## Task to carry out
Write out the records again exactly and exclude the pictures.

## Dataset
########
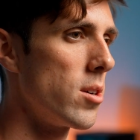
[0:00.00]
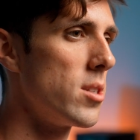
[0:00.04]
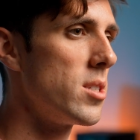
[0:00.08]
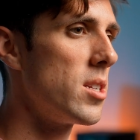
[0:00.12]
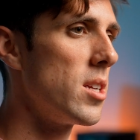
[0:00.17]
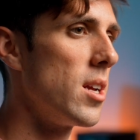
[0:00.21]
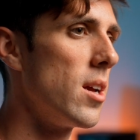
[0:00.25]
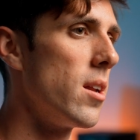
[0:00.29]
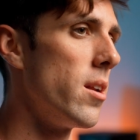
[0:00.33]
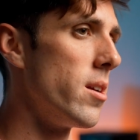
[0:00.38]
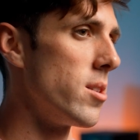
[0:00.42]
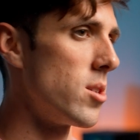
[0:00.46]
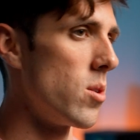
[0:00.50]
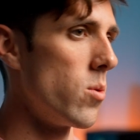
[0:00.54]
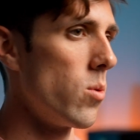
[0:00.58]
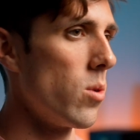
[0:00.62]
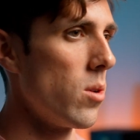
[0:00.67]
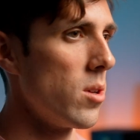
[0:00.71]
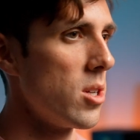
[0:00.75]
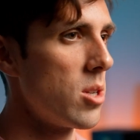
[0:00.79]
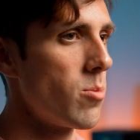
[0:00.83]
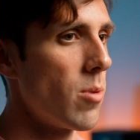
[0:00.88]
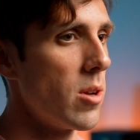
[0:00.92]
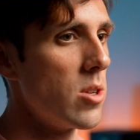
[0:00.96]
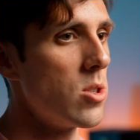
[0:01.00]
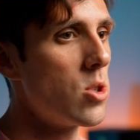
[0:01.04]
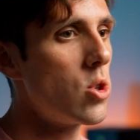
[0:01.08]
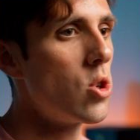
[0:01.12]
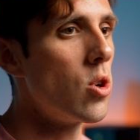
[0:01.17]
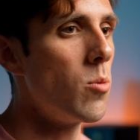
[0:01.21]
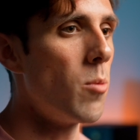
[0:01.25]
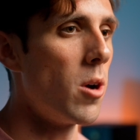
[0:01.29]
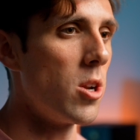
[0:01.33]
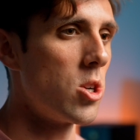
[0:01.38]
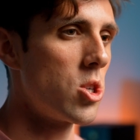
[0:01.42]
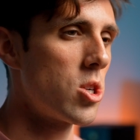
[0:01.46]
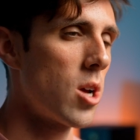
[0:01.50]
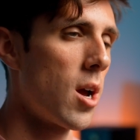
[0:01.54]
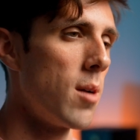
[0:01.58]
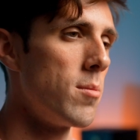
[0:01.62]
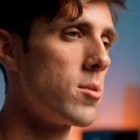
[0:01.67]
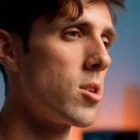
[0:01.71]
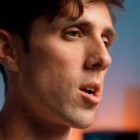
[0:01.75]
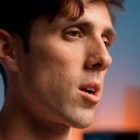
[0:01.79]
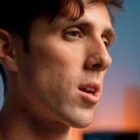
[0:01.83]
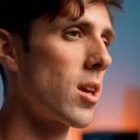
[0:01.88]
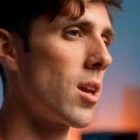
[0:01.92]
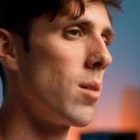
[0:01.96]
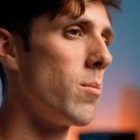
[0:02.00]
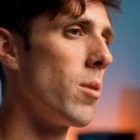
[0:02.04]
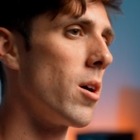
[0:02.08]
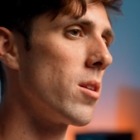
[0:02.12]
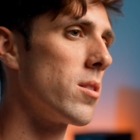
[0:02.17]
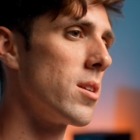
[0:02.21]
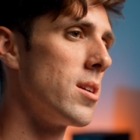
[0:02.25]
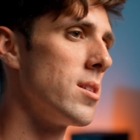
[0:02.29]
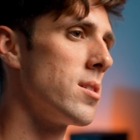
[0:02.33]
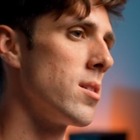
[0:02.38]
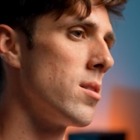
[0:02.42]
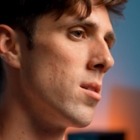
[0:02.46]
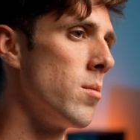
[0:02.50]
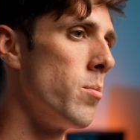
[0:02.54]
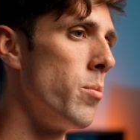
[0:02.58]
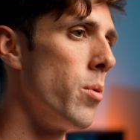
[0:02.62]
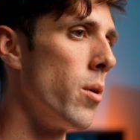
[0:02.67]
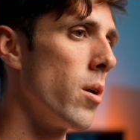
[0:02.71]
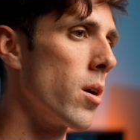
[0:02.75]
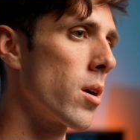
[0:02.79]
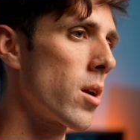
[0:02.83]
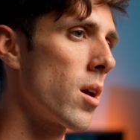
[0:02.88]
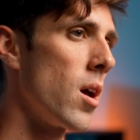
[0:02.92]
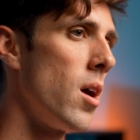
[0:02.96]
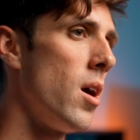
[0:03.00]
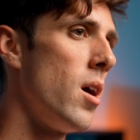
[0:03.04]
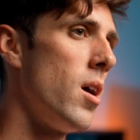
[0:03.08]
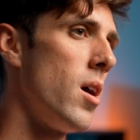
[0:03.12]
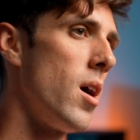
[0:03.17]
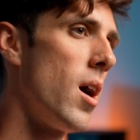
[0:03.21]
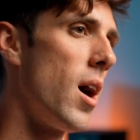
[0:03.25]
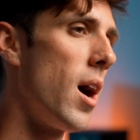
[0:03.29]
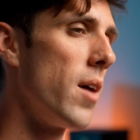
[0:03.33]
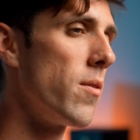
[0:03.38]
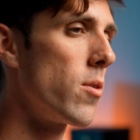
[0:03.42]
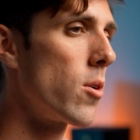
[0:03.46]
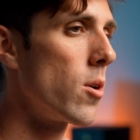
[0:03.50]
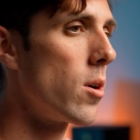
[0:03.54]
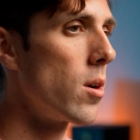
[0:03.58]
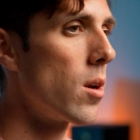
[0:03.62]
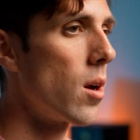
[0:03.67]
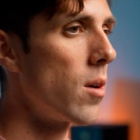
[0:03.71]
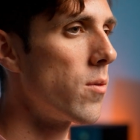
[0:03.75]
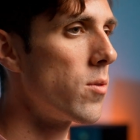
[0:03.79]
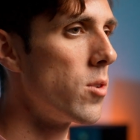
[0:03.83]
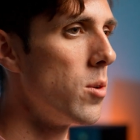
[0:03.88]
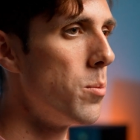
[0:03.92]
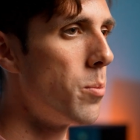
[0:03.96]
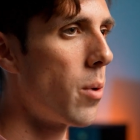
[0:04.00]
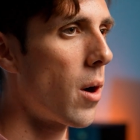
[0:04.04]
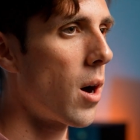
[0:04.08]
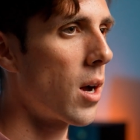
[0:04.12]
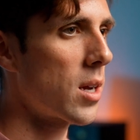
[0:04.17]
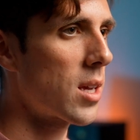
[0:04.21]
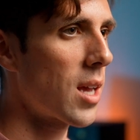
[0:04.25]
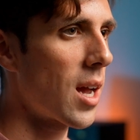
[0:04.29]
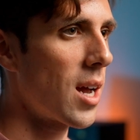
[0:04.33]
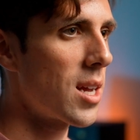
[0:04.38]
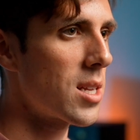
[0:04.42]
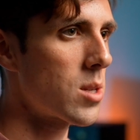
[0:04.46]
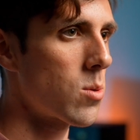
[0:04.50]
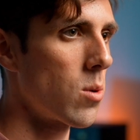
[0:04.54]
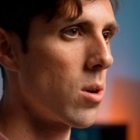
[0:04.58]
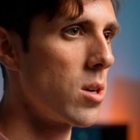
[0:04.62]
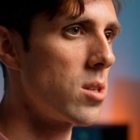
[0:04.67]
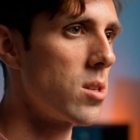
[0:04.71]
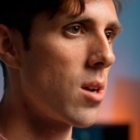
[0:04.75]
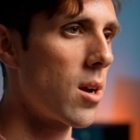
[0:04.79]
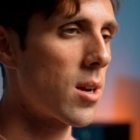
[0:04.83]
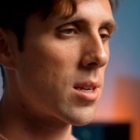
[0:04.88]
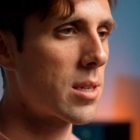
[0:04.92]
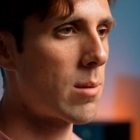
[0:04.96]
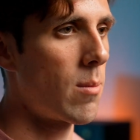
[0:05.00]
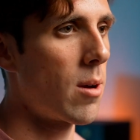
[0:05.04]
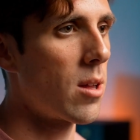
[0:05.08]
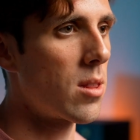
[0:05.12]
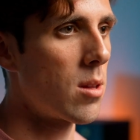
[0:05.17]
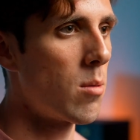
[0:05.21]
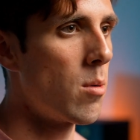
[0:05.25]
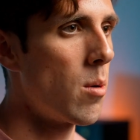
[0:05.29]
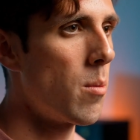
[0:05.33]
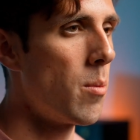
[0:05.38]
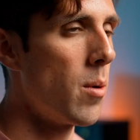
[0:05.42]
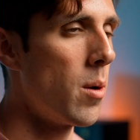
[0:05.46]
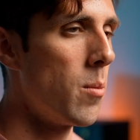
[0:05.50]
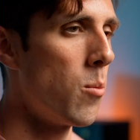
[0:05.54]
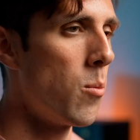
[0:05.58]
Attia doesn't really spend too much time talking about these in the book. I've heard a few podcasts where he talks about them a bit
########
## Solution for this task
[0:00.00]
[0:00.04]
[0:00.08]
[0:00.12]
[0:00.17]
[0:00.21]
[0:00.25]
[0:00.29]
[0:00.33]
[0:00.38]
[0:00.42]
[0:00.46]
[0:00.50]
[0:00.54]
[0:00.58]
[0:00.62]
[0:00.67]
[0:00.71]
[0:00.75]
[0:00.79]
[0:00.83]
[0:00.88]
[0:00.92]
[0:00.96]
[0:01.00]
[0:01.04]
[0:01.08]
[0:01.12]
[0:01.17]
[0:01.21]
[0:01.25]
[0:01.29]
[0:01.33]
[0:01.38]
[0:01.42]
[0:01.46]
[0:01.50]
[0:01.54]
[0:01.58]
[0:01.62]
[0:01.67]
[0:01.71]
[0:01.75]
[0:01.79]
[0:01.83]
[0:01.88]
[0:01.92]
[0:01.96]
[0:02.00]
[0:02.04]
[0:02.08]
[0:02.12]
[0:02.17]
[0:02.21]
[0:02.25]
[0:02.29]
[0:02.33]
[0:02.38]
[0:02.42]
[0:02.46]
[0:02.50]
[0:02.54]
[0:02.58]
[0:02.62]
[0:02.67]
[0:02.71]
[0:02.75]
[0:02.79]
[0:02.83]
[0:02.88]
[0:02.92]
[0:02.96]
[0:03.00]
[0:03.04]
[0:03.08]
[0:03.12]
[0:03.17]
[0:03.21]
[0:03.25]
[0:03.29]
[0:03.33]
[0:03.38]
[0:03.42]
[0:03.46]
[0:03.50]
[0:03.54]
[0:03.58]
[0:03.62]
[0:03.67]
[0:03.71]
[0:03.75]
[0:03.79]
[0:03.83]
[0:03.88]
[0:03.92]
[0:03.96]
[0:04.00]
[0:04.04]
[0:04.08]
[0:04.12]
[0:04.17]
[0:04.21]
[0:04.25]
[0:04.29]
[0:04.33]
[0:04.38]
[0:04.42]
[0:04.46]
[0:04.50]
[0:04.54]
[0:04.58]
[0:04.62]
[0:04.67]
[0:04.71]
[0:04.75]
[0:04.79]
[0:04.83]
[0:04.88]
[0:04.92]
[0:04.96]
[0:05.00]
[0:05.04]
[0:05.08]
[0:05.12]
[0:05.17]
[0:05.21]
[0:05.25]
[0:05.29]
[0:05.33]
[0:05.38]
[0:05.42]
[0:05.46]
[0:05.50]
[0:05.54]
[0:05.58]
Attia doesn't really spend too much time talking about these in the book. I've heard a few podcasts where he talks about them a bit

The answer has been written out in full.